- Pramod Kumar
We are used to do programming sitting alone, put headphones on, and just immerse in it. But it does not have to be that way always. You can grab one of your friends or peer to sit next to you and you both can start coding. It sounds weird, two people sitting next to each other and working on the same problem. Isn’t it?
It is not. At times you need to just need to share your views with your peers and see how different they think about the same problem. I have done it a lot in my day-to-day work. One of my friends, Arvind — https://medium.com/@arvindp94 , whenever we are bored or we think we need more inputs from some other person, we used to sit together and solve the problem. Don’t confuse only one person types, the other person involves in discussion and other stuff.
I will walk you through some of the advantages of doing this exercise now and then. Let’s go!
We just take for granted the implementation we do. When you start discussing with your peer, you understand the mistakes you do on regular basis. For example, you might have missed edge case < instead of <= this will either gets pointed out in the review cycle or the worst case is that it just goes into production.
These mistakes can be as simple as above or can be very high-level stuff like why do we need to create this particular X function? Is it absolutely required, etc. The discussion you do with your peer gives you a lot of information than just identifying the mistake.
Programming is not just sitting in front of a computer and writing some code that follows syntax. At times the discussion just goes out of control so much that we end up grabbing a whiteboard and marker and drawing the components and relations etc. At this particular point, drawing alone just doesn’t make sense.
With your friend, you have some counterarguments, you tweak the design and ultimately you make it an efficient version. This is the best thing that happens with peer programming. Brainstorming some particular problem in deep gives more information on how it should be implemented.
In any stream, working in a silo without discussing what you are doing with someone who can criticize, is never going to give the best output
This is the fun part of the discussions. We used to get into arguments why a particular function or a variable should be called in that way. These are the low-level building blocks of the code. It doesn’t stop there, it goes to what should be the inputs for a function, what should it return, how to structure the project, whether to create a new file/folder for the components you are adding, etc. Few topics we mostly used to discuss
- Input and outputs
- Project structure
- Better algorithms
I have separately explained how I structure the projects I work on here. Most of the things I mentioned there are learned from this kind of discussions.

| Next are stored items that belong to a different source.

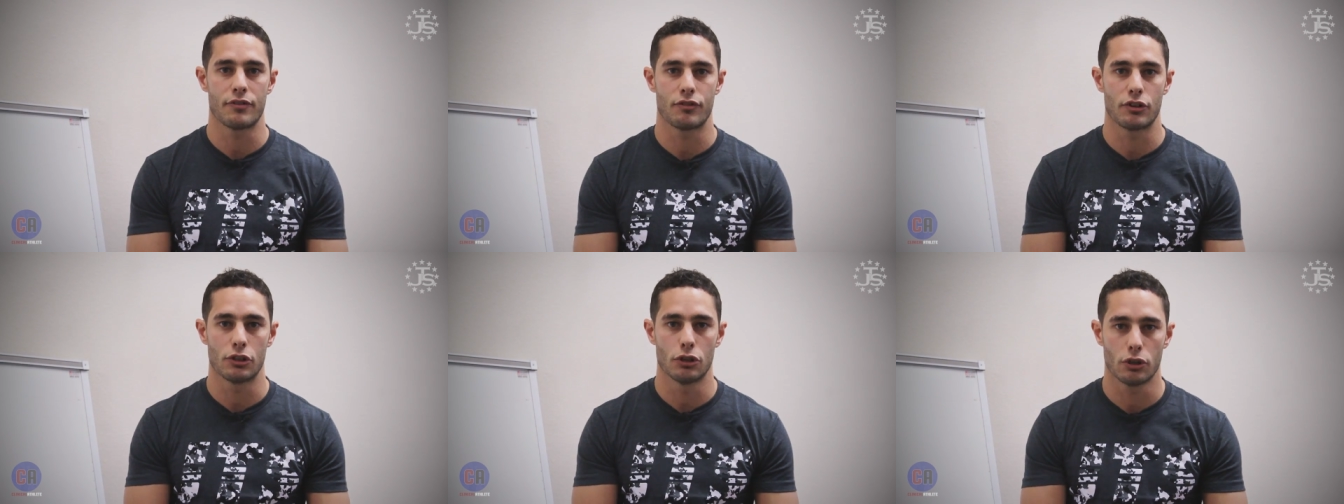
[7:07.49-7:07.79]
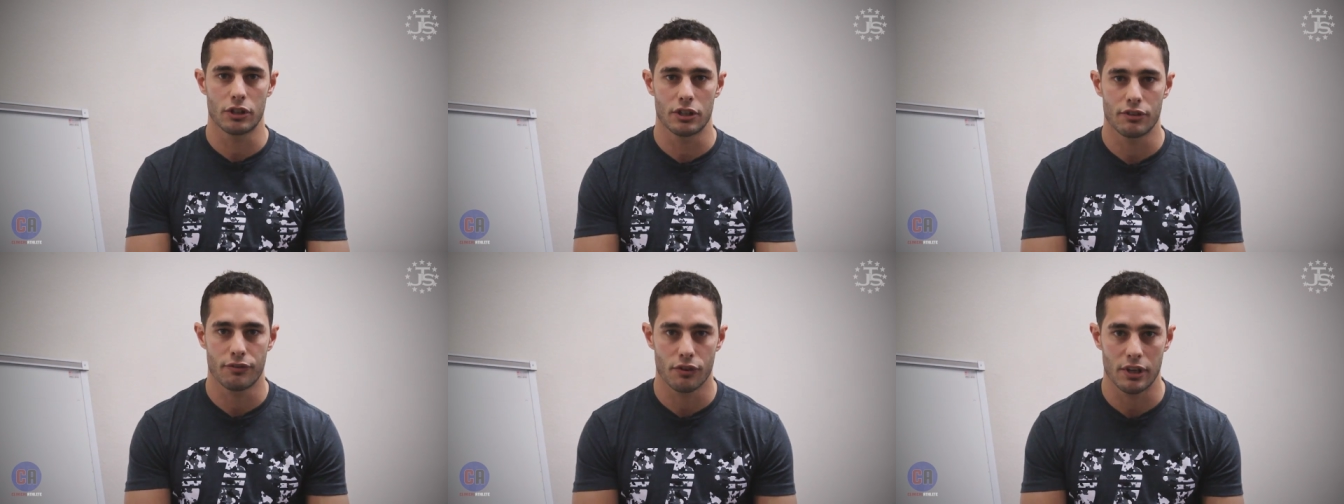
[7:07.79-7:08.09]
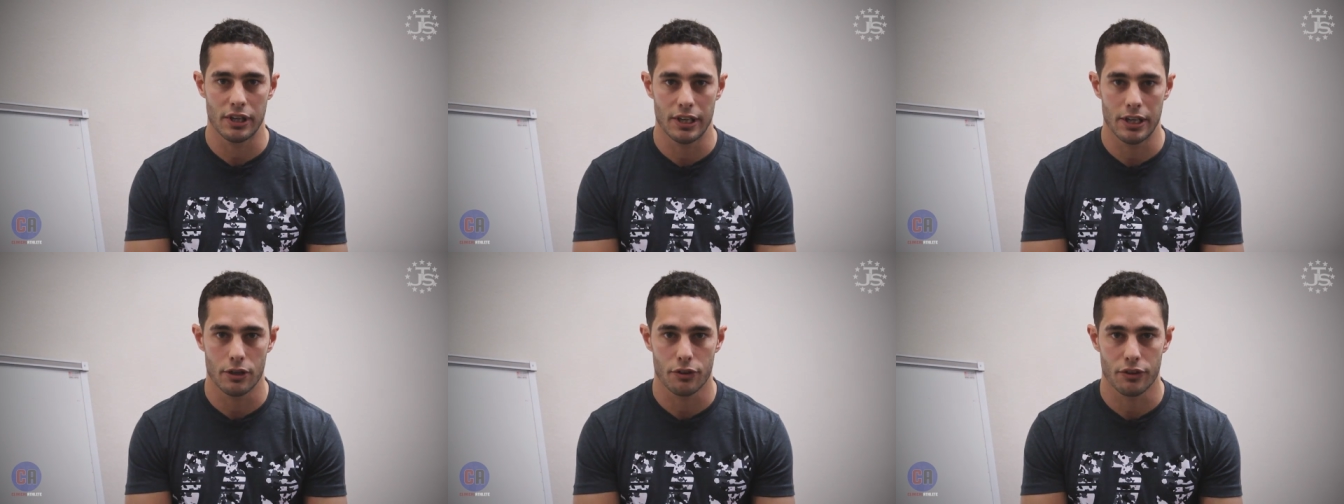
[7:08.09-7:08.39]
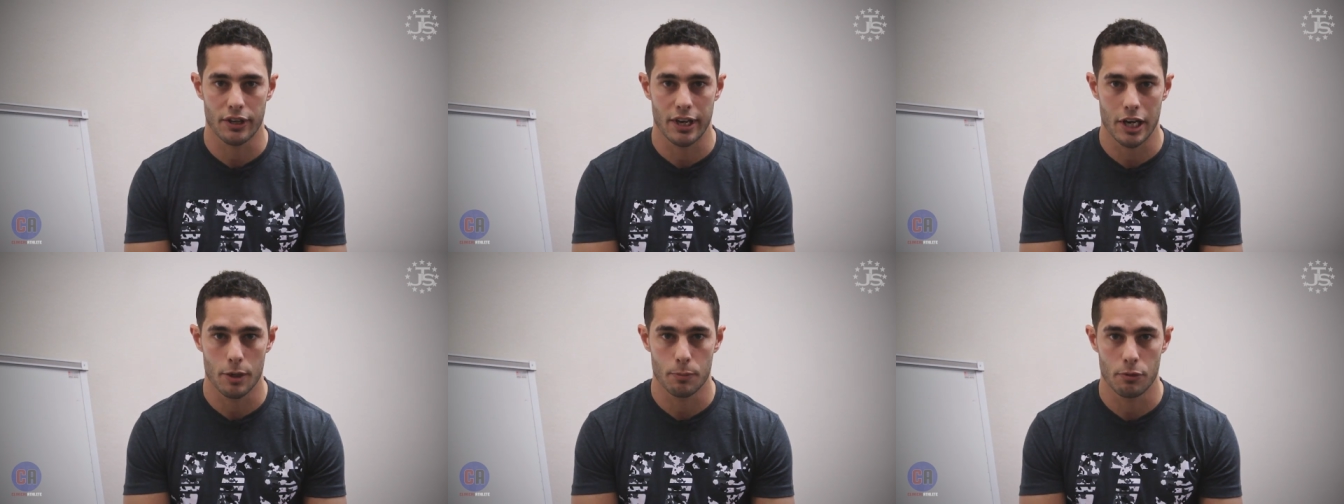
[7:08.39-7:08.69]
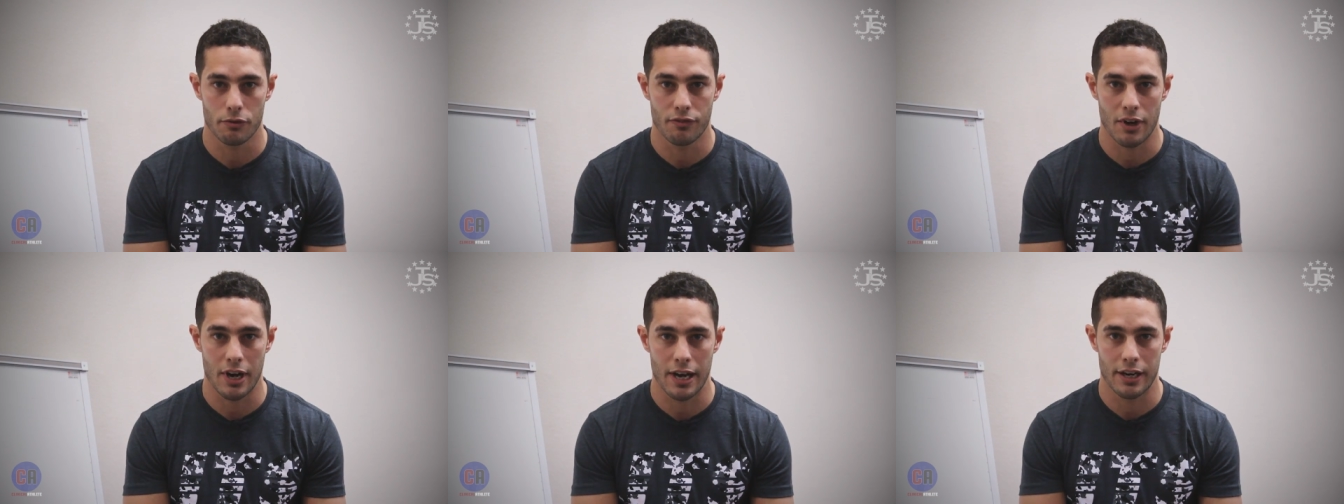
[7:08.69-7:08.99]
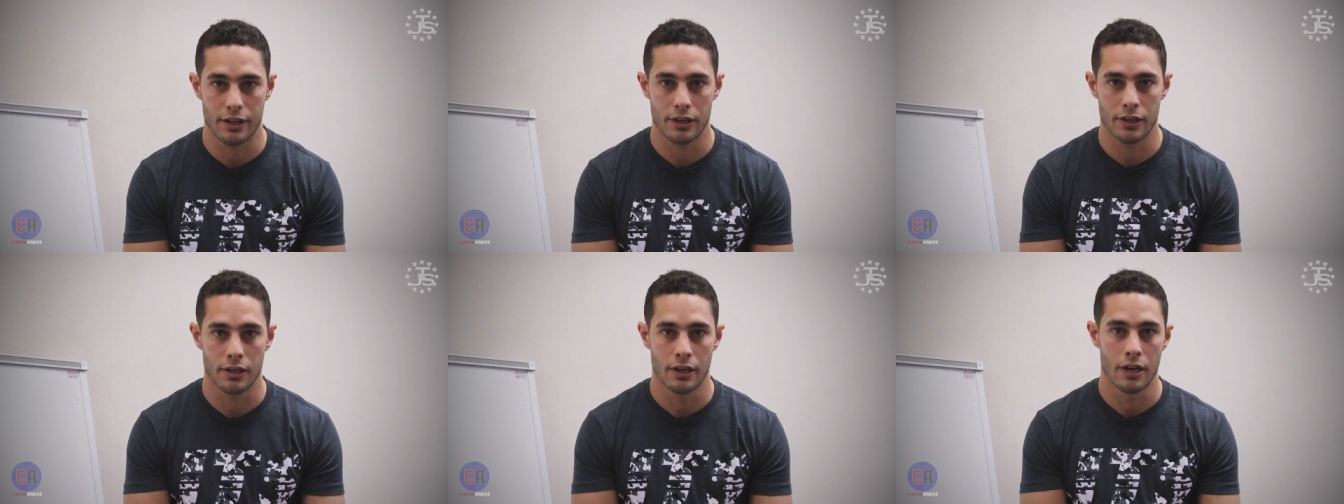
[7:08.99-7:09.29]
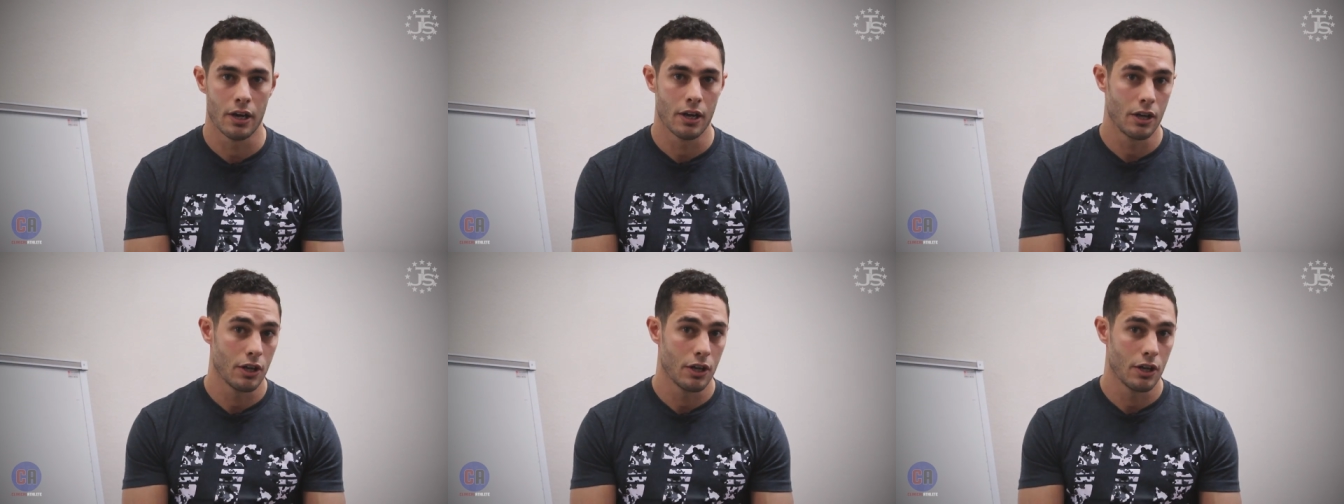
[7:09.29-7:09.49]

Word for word: If you're looking for a healthcare provider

Less review time and Better outcome
With all these discussions happening you mostly end up having a really polished and appropriate version of the feature/change you are implementing. This means the review cycles will take very little time as it is already screened and filtered.
Along with that, the entire process is real-time unlike PR reviews, which take a lot of time and multiple cycles.
This is another important topic that is non-technical. Applying two brains to one topic is not easy. You get into a lot of arguments at times they can go even worse. How you handle these situations is important. People who participate in any kind of discussion should be as transparent as possible.
Whenever we make a counterargument we should just target the argument, not the person. We need to understand that we are with a collective goal to make the feature/change more efficient.
So, make arguments with proofs are reasons. Be open to accept other views and approaches if you don’t have any reason to stick with your version. Don’t take anything personally and keep the discussions and arguments healthy.
More often programmers(myself) are good at coding than dealing with people which is not so good. So, doing more of these kinds of exercises will improve the skills required to work with a team and get the best output.
Pair programming is where two people program/code the same problem sitting next to each other(or a call with a shared screen). The discussions we do with the peer while coding will improve our technical abilities, bring the best outcome, and improve our teamwork skills.